L’arrivée d’un nouveau compagnon de classe suscite toujours quelques remous parmi les élèves. Nous nous comportons comme des gamins, peu importe notre âge devant la moindre petite nouveauté. Tiens, le grand roux a un nouveau vélo. Tiens, la petite G a un nouveau sac d’écoliers. Tiens… mademoiselle M a un nouveau chapeau! N’importe quoi.

Aussi, peu importe la saison, l’apparition d’un nouveau visage dans le paysage entraîne des agitations dans les rangs. Maître Guillaume nous présenta Danny selon les traditions. En insistant fortement sur certains points, il nous demanda notre patience, notre indulgence.

-- La famille de Danny est américaine. Notre nouvel ami ne parle donc pas beaucoup français. Il nous sera agréable de l’aider à se familiariser avec les belles lettres françaises. Aussi, je compte sur vous pour lui faire découvrir les joies de notre hiver québécois. Danny vient du Sud… Il ne connaît pas les rigueurs de nos mois de janvier.

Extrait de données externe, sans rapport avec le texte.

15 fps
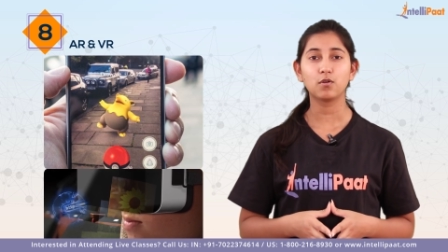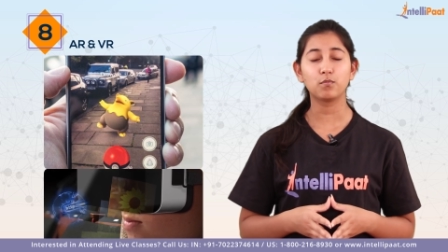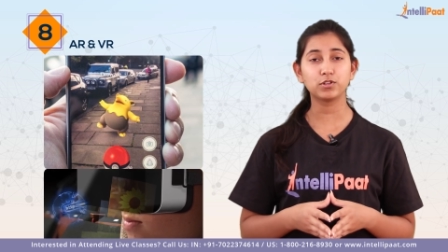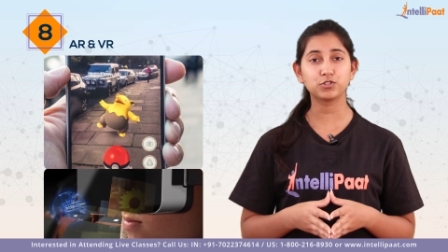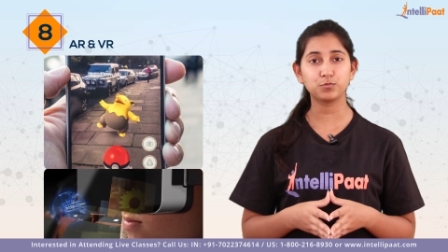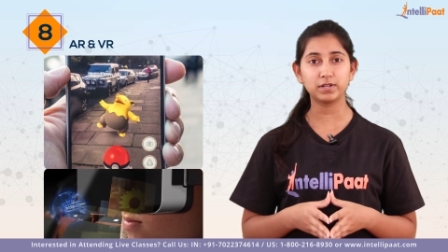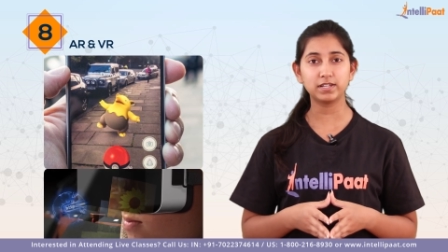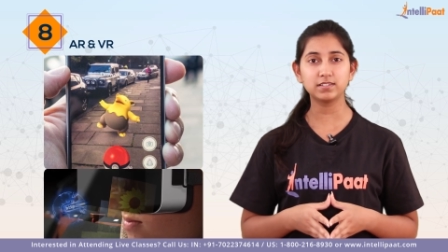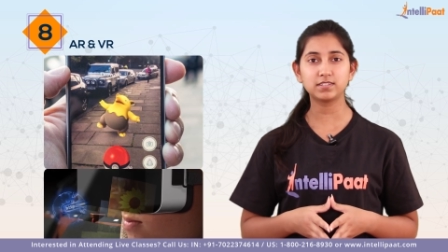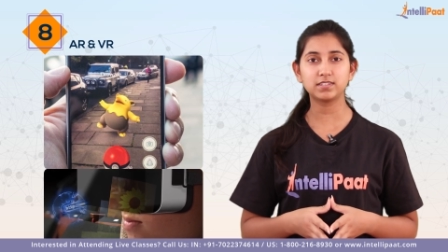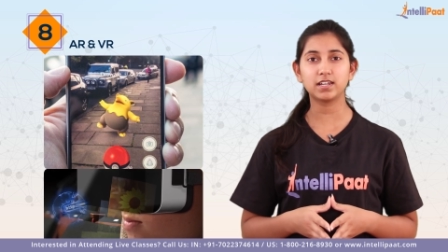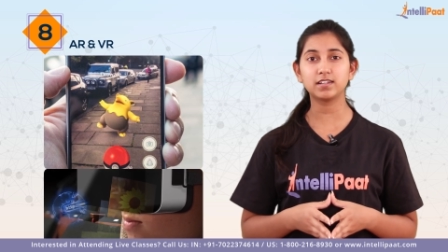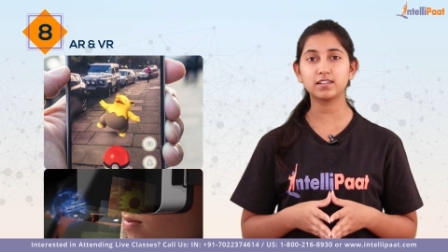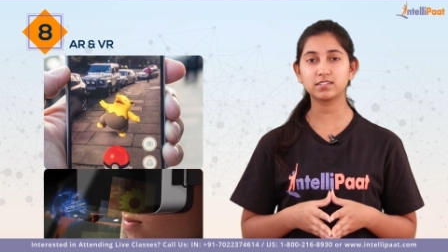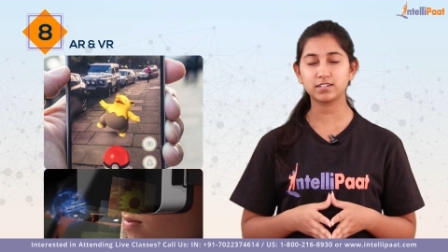which means
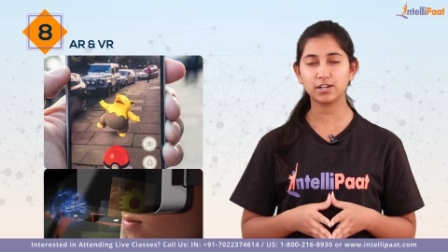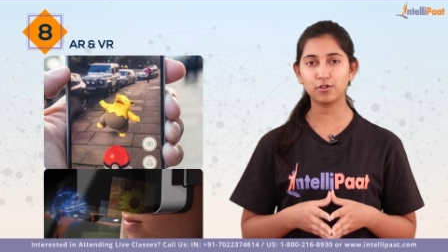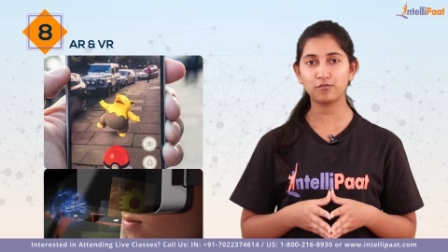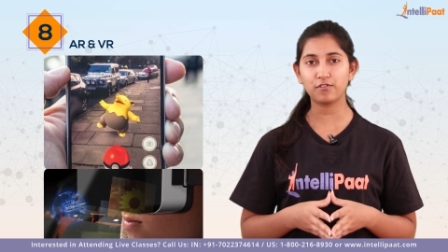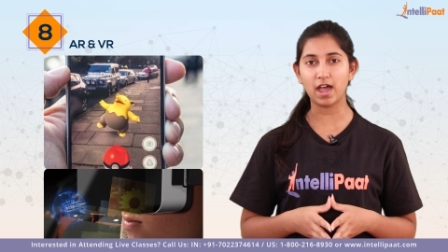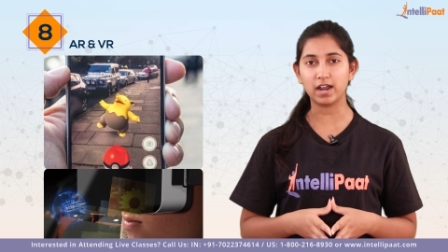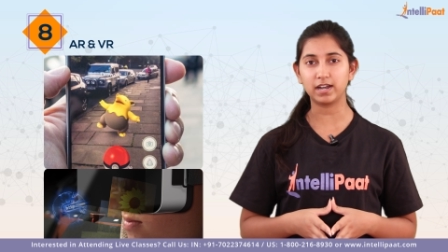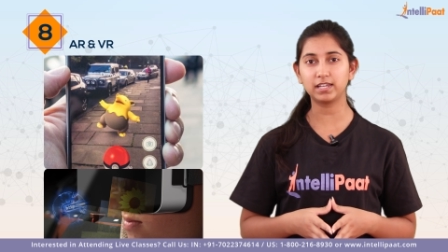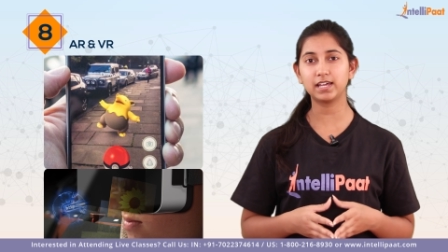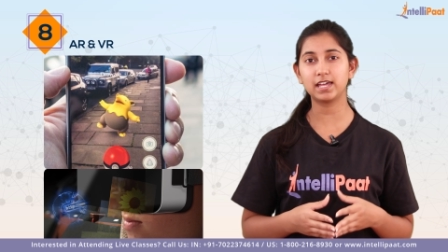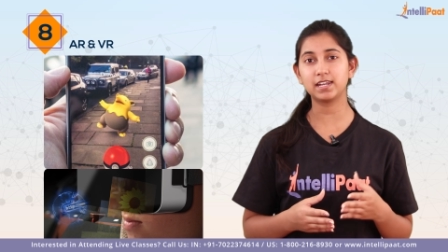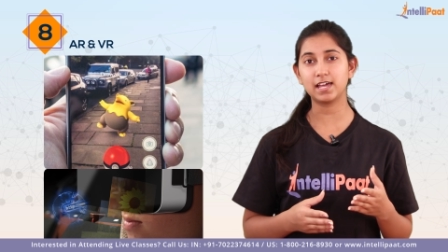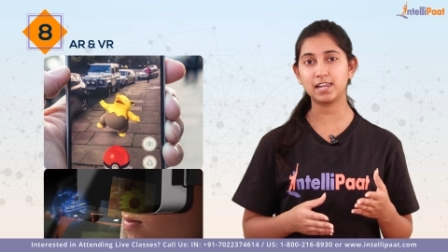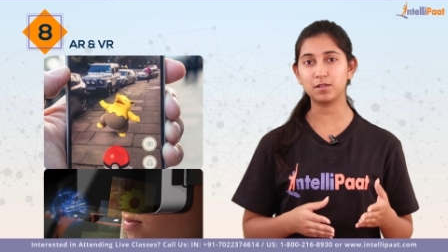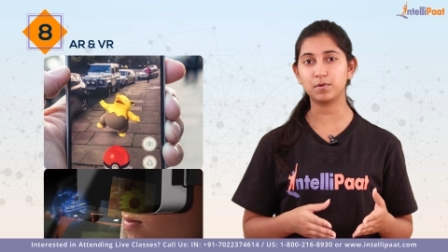that instead of adding
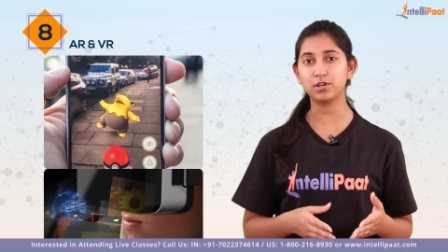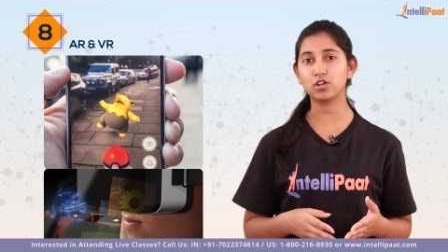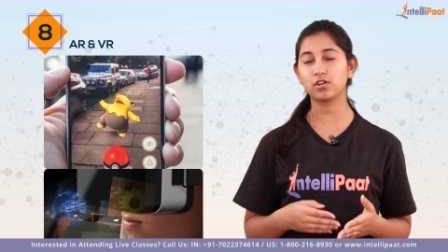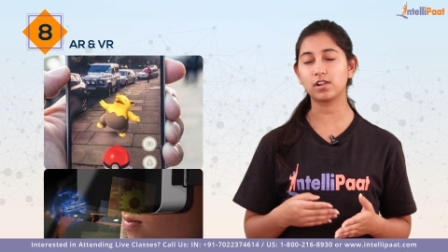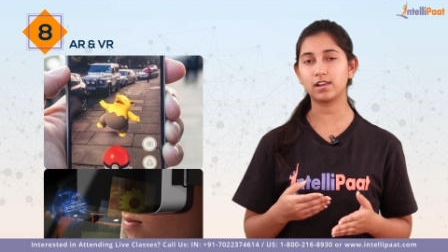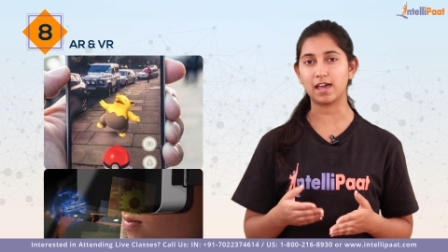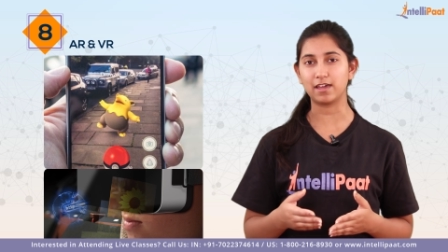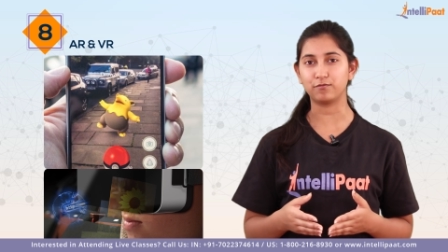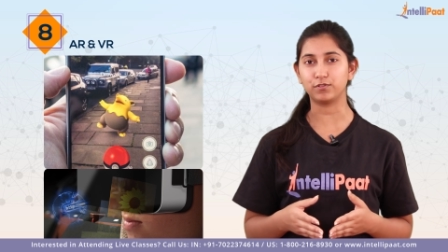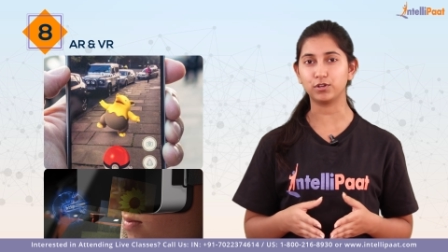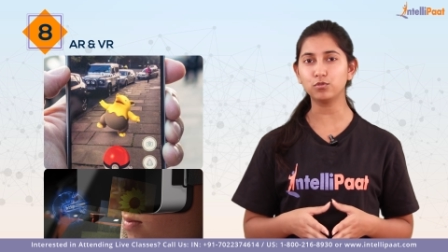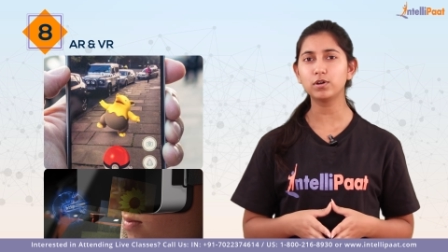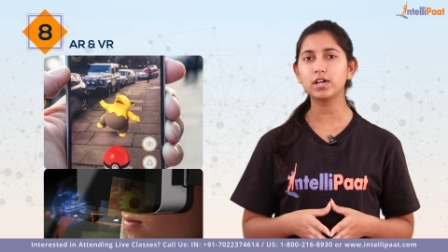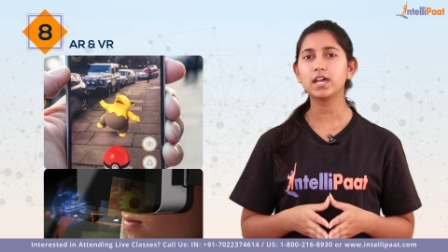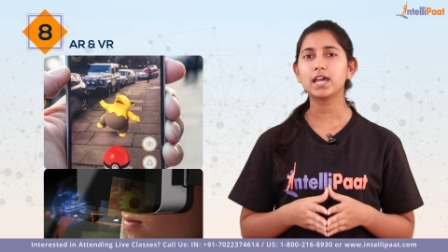an element on a live
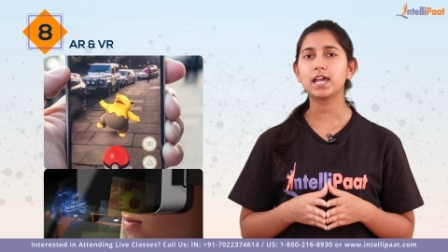view,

Stupeur et vagues silences…

Il n’en fallait pas plus pour susciter la curiosité d’une bande de copains fervents de hockey et de combat de balles de neige. La matinée se déroula dans un calme relatif. Tout le monde attendait la sonnerie de la libération. La récré fut rapidement célébrée. Le groupe de jeunes curieux se rua autour de Danny. Le pauvre avait du mal à respirer tant les amis se pressaient contre lui. Toute la classe voulait savoir les pourquoi et les comment de cette Amérique du Sud de New York inconnue et pleine de mystères. Danny répondait comme il pouvait en prononçant de son mieux les mots en français.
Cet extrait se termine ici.